TASK TO CARRY OUT:
Transcribe exactly, and only, the lines that run from the one containing "[13:53.78-13:54.78]" through the end of the records.

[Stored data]
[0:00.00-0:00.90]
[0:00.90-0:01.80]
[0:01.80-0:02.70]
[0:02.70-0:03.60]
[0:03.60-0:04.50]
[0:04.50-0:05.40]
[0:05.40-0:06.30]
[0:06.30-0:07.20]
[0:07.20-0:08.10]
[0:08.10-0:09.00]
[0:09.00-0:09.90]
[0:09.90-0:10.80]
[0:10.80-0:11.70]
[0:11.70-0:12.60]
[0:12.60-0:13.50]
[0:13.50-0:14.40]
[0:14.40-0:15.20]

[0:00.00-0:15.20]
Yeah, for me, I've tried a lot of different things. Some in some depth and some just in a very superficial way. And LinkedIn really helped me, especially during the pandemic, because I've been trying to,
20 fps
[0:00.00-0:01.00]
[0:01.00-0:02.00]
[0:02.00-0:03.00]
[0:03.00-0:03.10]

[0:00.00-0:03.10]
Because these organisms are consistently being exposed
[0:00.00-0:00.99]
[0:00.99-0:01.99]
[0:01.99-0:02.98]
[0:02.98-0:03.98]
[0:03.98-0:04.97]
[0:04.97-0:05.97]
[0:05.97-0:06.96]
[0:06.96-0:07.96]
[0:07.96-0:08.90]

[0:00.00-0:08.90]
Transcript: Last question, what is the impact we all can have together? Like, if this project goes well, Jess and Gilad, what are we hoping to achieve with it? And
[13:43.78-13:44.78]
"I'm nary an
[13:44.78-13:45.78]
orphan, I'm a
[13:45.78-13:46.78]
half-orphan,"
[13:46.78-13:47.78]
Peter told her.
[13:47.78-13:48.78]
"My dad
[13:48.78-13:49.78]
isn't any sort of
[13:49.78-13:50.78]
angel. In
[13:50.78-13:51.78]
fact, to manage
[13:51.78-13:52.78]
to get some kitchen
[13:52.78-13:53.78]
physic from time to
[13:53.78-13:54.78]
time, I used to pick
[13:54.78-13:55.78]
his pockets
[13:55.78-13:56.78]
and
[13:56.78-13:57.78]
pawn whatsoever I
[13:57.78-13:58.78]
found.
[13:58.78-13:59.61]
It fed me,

RESULT:
[13:53.78-13:54.78]
time, I used to pick
[13:54.78-13:55.78]
his pockets
[13:55.78-13:56.78]
and
[13:56.78-13:57.78]
pawn whatsoever I
[13:57.78-13:58.78]
found.
[13:58.78-13:59.61]
It fed me,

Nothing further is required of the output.